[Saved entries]

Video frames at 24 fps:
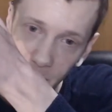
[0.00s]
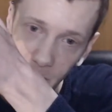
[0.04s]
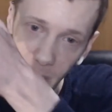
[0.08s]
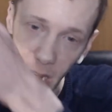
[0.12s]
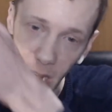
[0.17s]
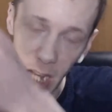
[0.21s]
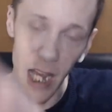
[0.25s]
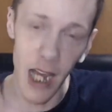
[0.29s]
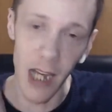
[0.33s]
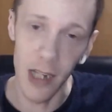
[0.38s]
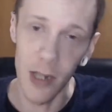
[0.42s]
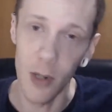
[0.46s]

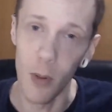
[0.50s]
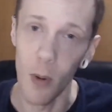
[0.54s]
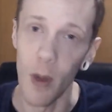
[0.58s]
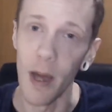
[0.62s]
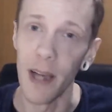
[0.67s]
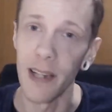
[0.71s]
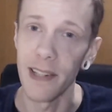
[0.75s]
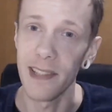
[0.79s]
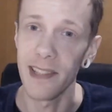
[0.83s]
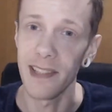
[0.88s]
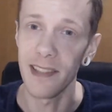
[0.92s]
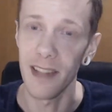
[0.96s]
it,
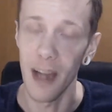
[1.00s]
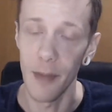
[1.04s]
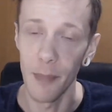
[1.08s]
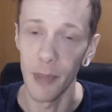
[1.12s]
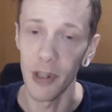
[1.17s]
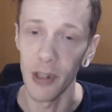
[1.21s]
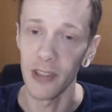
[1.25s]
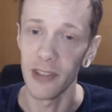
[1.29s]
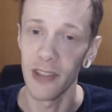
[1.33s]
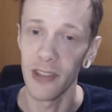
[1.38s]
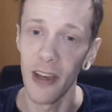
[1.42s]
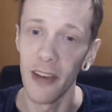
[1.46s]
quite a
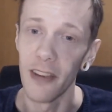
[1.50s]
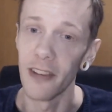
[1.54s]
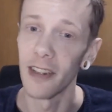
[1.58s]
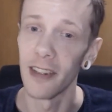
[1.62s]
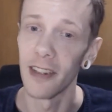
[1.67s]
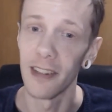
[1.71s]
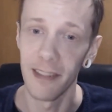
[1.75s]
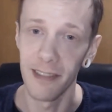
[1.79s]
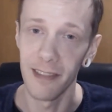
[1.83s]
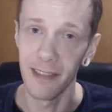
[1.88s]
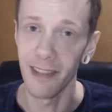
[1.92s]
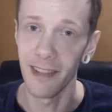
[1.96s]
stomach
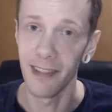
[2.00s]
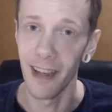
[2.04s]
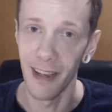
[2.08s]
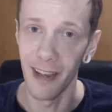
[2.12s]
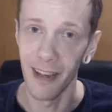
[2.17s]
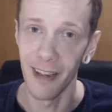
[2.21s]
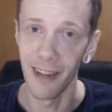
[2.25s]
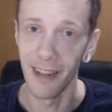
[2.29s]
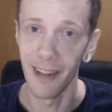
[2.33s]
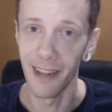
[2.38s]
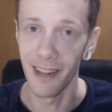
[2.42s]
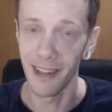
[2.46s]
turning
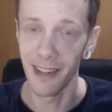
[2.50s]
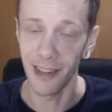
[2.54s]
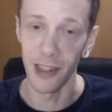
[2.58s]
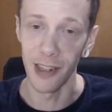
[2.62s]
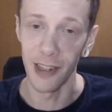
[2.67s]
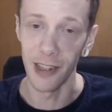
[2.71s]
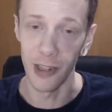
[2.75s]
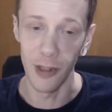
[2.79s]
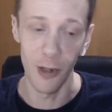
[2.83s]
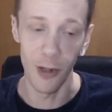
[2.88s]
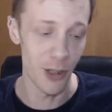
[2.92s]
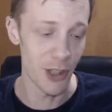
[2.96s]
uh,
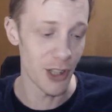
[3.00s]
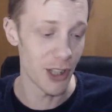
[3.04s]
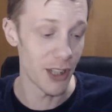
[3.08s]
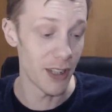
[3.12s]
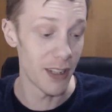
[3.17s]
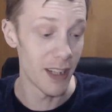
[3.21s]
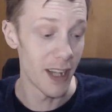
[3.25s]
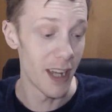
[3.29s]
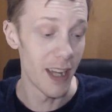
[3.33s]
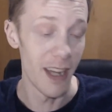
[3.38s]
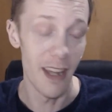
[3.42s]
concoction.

---

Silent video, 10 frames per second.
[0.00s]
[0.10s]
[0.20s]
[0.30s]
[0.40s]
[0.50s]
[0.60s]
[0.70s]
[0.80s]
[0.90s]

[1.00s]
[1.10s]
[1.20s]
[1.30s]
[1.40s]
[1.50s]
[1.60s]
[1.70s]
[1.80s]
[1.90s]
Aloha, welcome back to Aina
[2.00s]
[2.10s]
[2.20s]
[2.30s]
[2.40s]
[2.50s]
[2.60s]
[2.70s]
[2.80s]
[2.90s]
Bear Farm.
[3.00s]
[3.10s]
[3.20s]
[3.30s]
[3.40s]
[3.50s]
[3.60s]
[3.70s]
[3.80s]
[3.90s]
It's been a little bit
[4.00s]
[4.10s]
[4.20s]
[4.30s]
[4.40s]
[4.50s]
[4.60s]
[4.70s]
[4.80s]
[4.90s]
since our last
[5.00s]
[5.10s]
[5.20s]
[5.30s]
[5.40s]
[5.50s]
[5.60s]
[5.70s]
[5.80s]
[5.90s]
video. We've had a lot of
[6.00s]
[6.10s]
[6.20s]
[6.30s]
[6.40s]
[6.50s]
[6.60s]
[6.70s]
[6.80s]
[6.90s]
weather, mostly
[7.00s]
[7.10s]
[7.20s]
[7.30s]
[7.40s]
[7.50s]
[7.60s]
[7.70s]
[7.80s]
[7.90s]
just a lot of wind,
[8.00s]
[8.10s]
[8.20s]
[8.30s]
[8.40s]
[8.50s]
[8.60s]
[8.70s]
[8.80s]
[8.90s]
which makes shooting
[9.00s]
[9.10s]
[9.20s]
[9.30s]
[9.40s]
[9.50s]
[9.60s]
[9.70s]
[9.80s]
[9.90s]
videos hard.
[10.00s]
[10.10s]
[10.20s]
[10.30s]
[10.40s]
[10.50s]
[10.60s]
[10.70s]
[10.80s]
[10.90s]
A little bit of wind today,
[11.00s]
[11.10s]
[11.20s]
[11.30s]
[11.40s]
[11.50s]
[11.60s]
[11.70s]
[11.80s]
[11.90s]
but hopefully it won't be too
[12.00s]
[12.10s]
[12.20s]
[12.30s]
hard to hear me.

▶ Problem to solve
Report the lines above that contain "frames".

▶ Task answer
Video frames at 24 fps:
Silent video, 10 frames per second.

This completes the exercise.